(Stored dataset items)
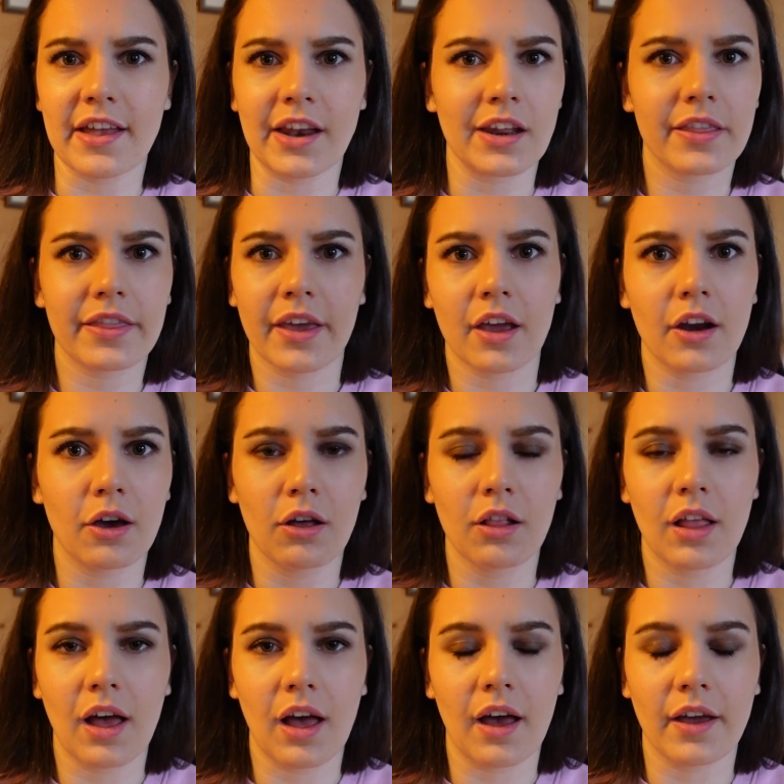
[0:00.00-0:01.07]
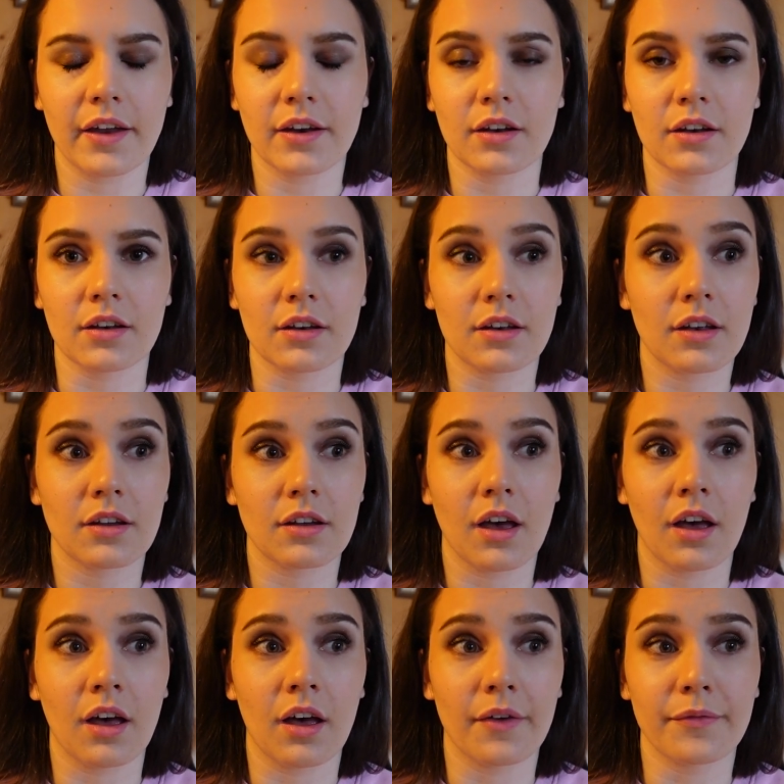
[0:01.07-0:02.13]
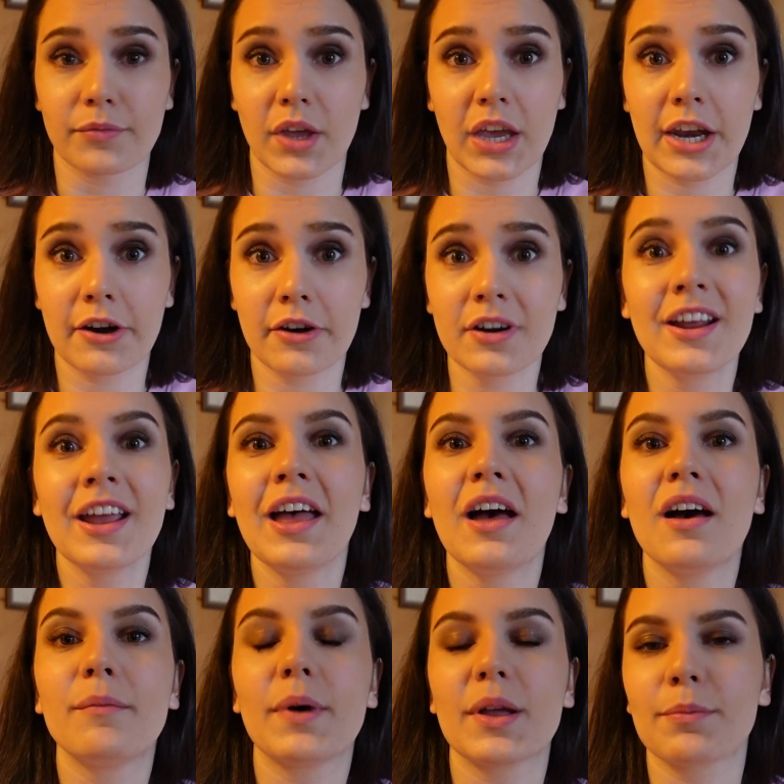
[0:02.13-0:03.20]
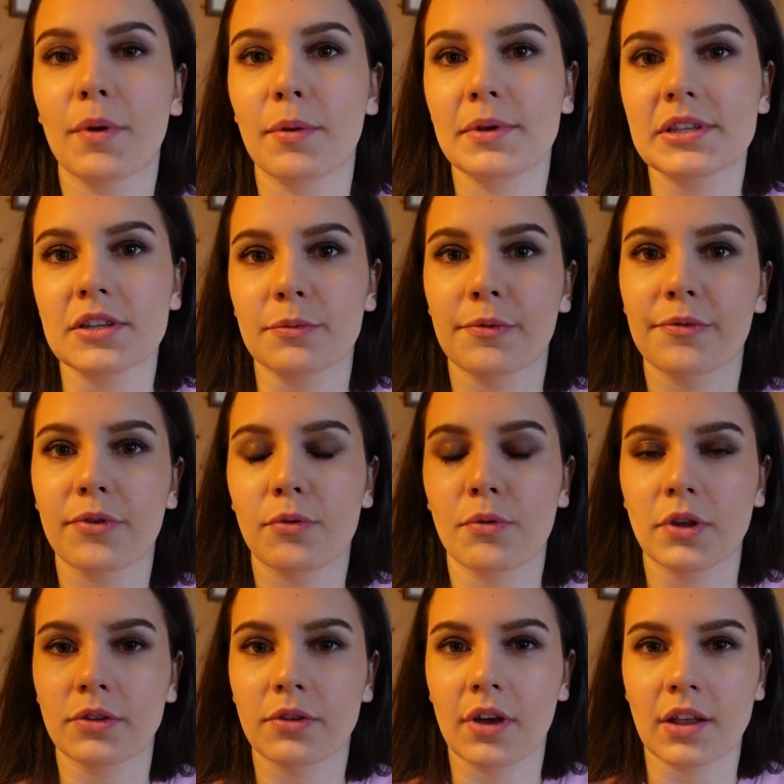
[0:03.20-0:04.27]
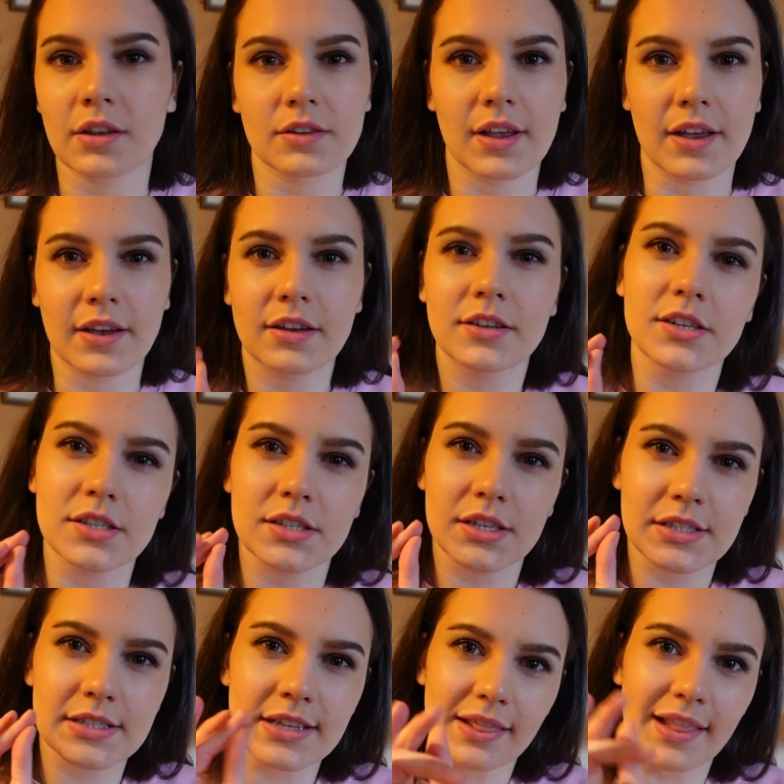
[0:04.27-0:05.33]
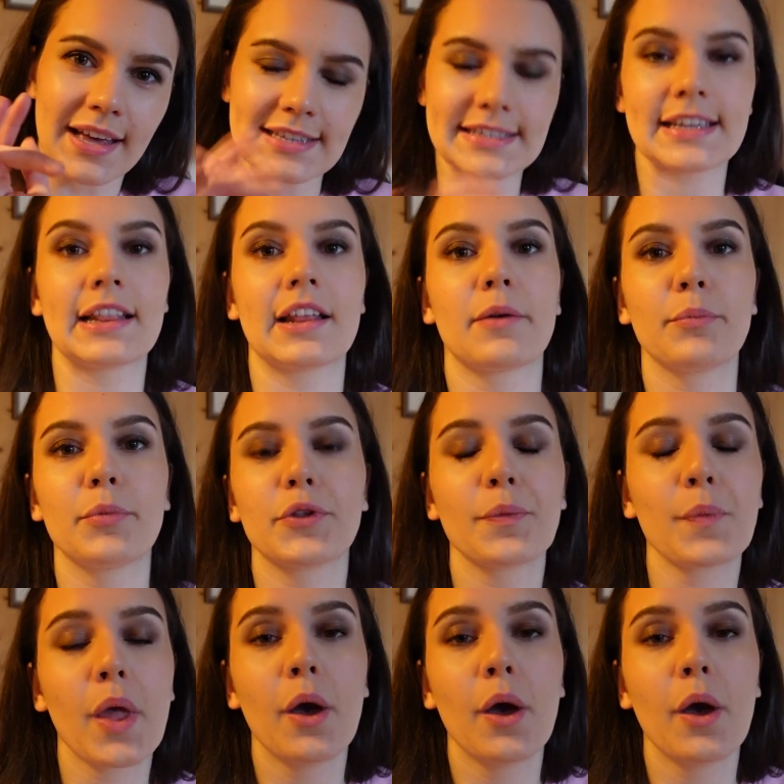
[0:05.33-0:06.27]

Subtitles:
anything at all, I didn't either, but maybe some of you want to get like just this last little input,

ASSIGNMENT | For each record above, write out its text exactly and skip any picture.

ANSWER SECTION |
[0:00.00-0:01.07]
[0:01.07-0:02.13]
[0:02.13-0:03.20]
[0:03.20-0:04.27]
[0:04.27-0:05.33]
[0:05.33-0:06.27]

Subtitles:
anything at all, I didn't either, but maybe some of you want to get like just this last little input,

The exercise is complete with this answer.